How can I learn to scale my project?

brooksbp · on Dec 18, 2007

1) Profile. You really shouldn't start blindly optimizing code without profiling. Profile it, find your bottlenecks, optimize, rinse, and repeat. You should also benchmark your hardware; run scripts that make requests to your www server. Check out Apache's ab benchmark. Etc...

2) Cache. Google "Memcached". Django has support for this. This will alleviate huge database bottlenecks (if your app is read heavy). Also possibly consider some sort of FS (file-system) structure specific for your app. It looks like you deal with a bunch of media files, that could get hard to manage without a proper FS plan.

3) Write clean code. There is no sense in profiling, optimizing, caching, etc if your code is horrible. Those things will lead to even worse, unreadable, unmanageable, possibly slower code.

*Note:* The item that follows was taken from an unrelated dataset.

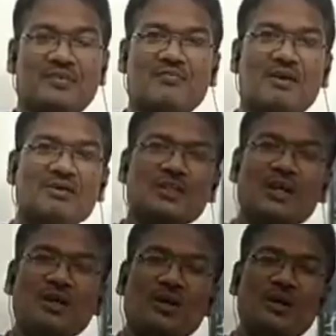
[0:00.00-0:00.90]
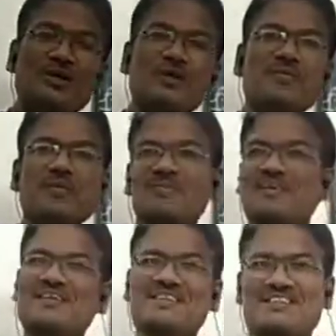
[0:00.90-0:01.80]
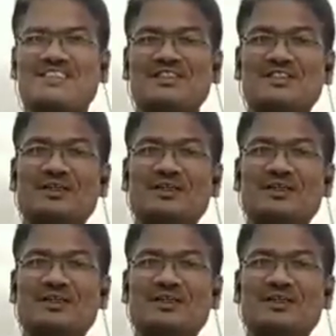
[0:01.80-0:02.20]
Waves are non-human beings.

From your description you asked slightly more specified questions, but you really need to understand the basics of above before specializing for your app. At least that's what I believe.

neilk · on Dec 18, 2007

You are already thinking in the right direction if you understand how Hadoop works. But don't bother for now. No, really, don't!

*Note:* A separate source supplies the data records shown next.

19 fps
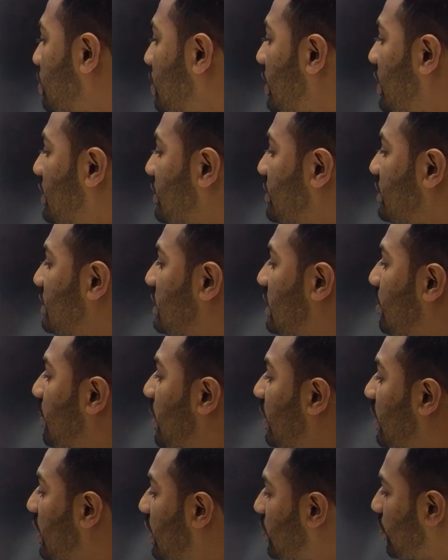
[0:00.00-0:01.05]
criticism
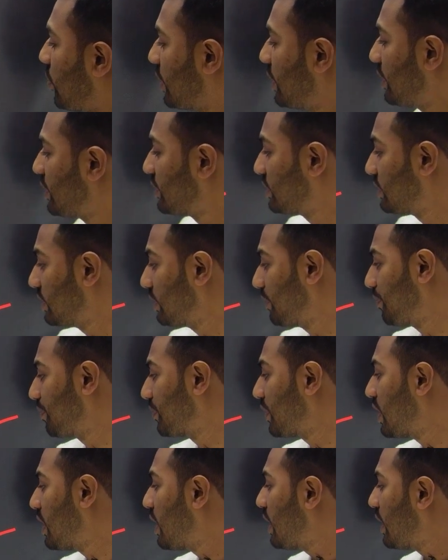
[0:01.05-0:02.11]
and eco-criticism.
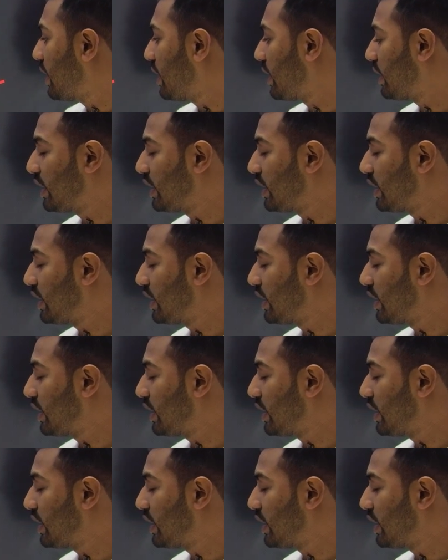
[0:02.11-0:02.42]
In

Just be ready to profile and refactor your code when you do need to scale.

That said, you can improve the odds with practices that are almost cost-free, but will help a lot later on.

- Read Cal Henderson's book.

- The center of your design should be the data store, not a process. You transition the data store from state to state, securely and reliably, in small increments.

- Avoid globals and session state. The more "pure" your function is, the easier it will be to cache or partition.

- Don't make your data store too smart. Calculations and renderings should happen in a separate, asynchronous process.

- The data store should be able to handle lots of concurrent connections. Minimize locking. (Read about optimistic locking).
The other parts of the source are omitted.